Ibid., XII, 318 f., 422 f.

[1] In 1670 Edward Bushell, together with eleven other members of a jury, was committed to prison for having acquitted certain persons — among them the famous William Penn — charged with riotous assembly. The legality of this imprisonment then came before the court of king's bench through habeas corpus proceedings (cf. no. 114U), as a result of which the prisoners were discharged. The following excerpts are from the judgment by Chief Justice Vaughan.

[2] In this case Henry Carr was charged with publishing a "false, scandalous, and malicious book" entitled The Weekly Packet of Advice from Rome, in which the government was attacked for failing to enforce the laws against papists. Carr was brought to trial in the court of king's bench and was found guilty by a jury. The following excerpts are from the charge to the jury delivered by Chief Justice Scroggs.

[3] This case came to trial before the court of king's bench on quo warranto proceedings brought against the mayor and citizens of London. As may be seen from the judgment pronounced by Justice Jones, the king's right was upheld and the city was condemned to forfeit all its liberties. As a matter of fact, however, Charles had merely adopted this method of humbling the Londoners and, after forcing them to make complete submission to his mercy, he restored their ancient rights on condition that they should henceforth install no officials without his confirmation in writing. See D. Ogg, Reign of Charles II, II, 636 f.

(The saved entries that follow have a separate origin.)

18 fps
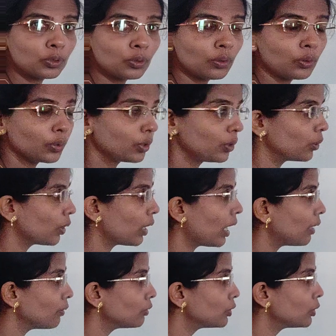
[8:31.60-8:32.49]
2, you
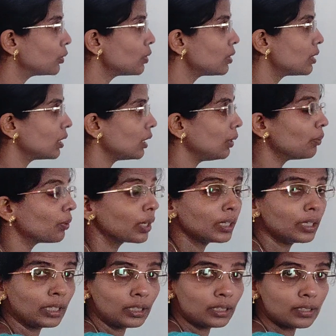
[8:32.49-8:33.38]
have to see
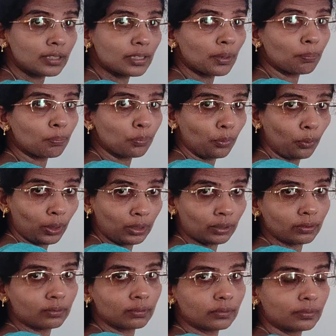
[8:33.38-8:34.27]
only step
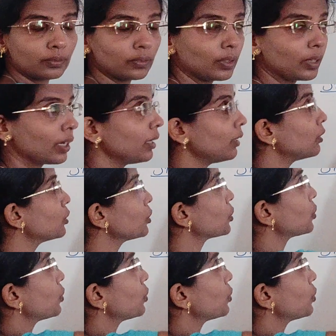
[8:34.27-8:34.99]
1. Right. You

[4] Sir Edward Hales, a colonel in the royal army, having neglected to take the oaths of supremacy and allegiance prescribed by the Test Act (no. 114R), was duly indicted for such neglect and convicted at the Rochester assizes. Thereupon Arthur Godden brought suit according to the provisions of the act for the sum of 500 forfeited by Hales. Actually the entire affair was prearranged, so that the defendant could plead in defence that he had the king's letters patent dispensing with the oaths in his case. How the matter was decided by the court of king's bench will appear from the judgment delivered by Chief Justice Herbert.

[5] In 1687 James II issued a Declaration of Indulgence modelled on that of his brother (no. 115), and in the next year he commanded all bishops to have copies of the declaration distributed throughout their dioceses, so that it might be publicly read in all churches. As a consequence, the archbishop of Canterbury, together with six bishops of his province, petitioned the king not to insist upon obedience to his command. For this they were arrested on a charge of publishing a seditious libel and brought to trial before a jury in the court of king's bench. Eventually, in the midst of great popular enthusiasm, they were acquitted. The following excerpts from the records are, first, the bishops' petition and, secondly, the charge to the jury by Chief Justice Wright and his fellow justices.

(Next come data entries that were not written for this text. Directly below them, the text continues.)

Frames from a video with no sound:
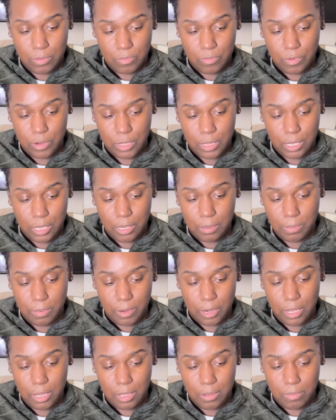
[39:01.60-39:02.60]
For
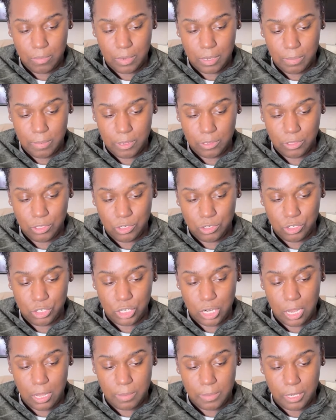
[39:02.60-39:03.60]
Libra, what about their
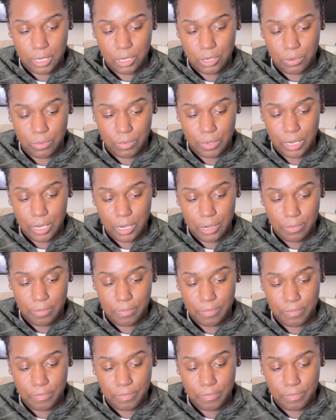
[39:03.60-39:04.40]
job and career?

[6] The case De Libellis Famosis in Coke's reports, earlier stated by the chief justice in these words: "If any person have slandered the government in writing, you are to examine the ... slander which it imports to the king or government; and, be it never so true, yet if slanderous to the king or the government, it is a libel and to be punished. In that case the right or wrong is not to be examined, or if what was done by the government be legal or no; but whether the party bave done such an act."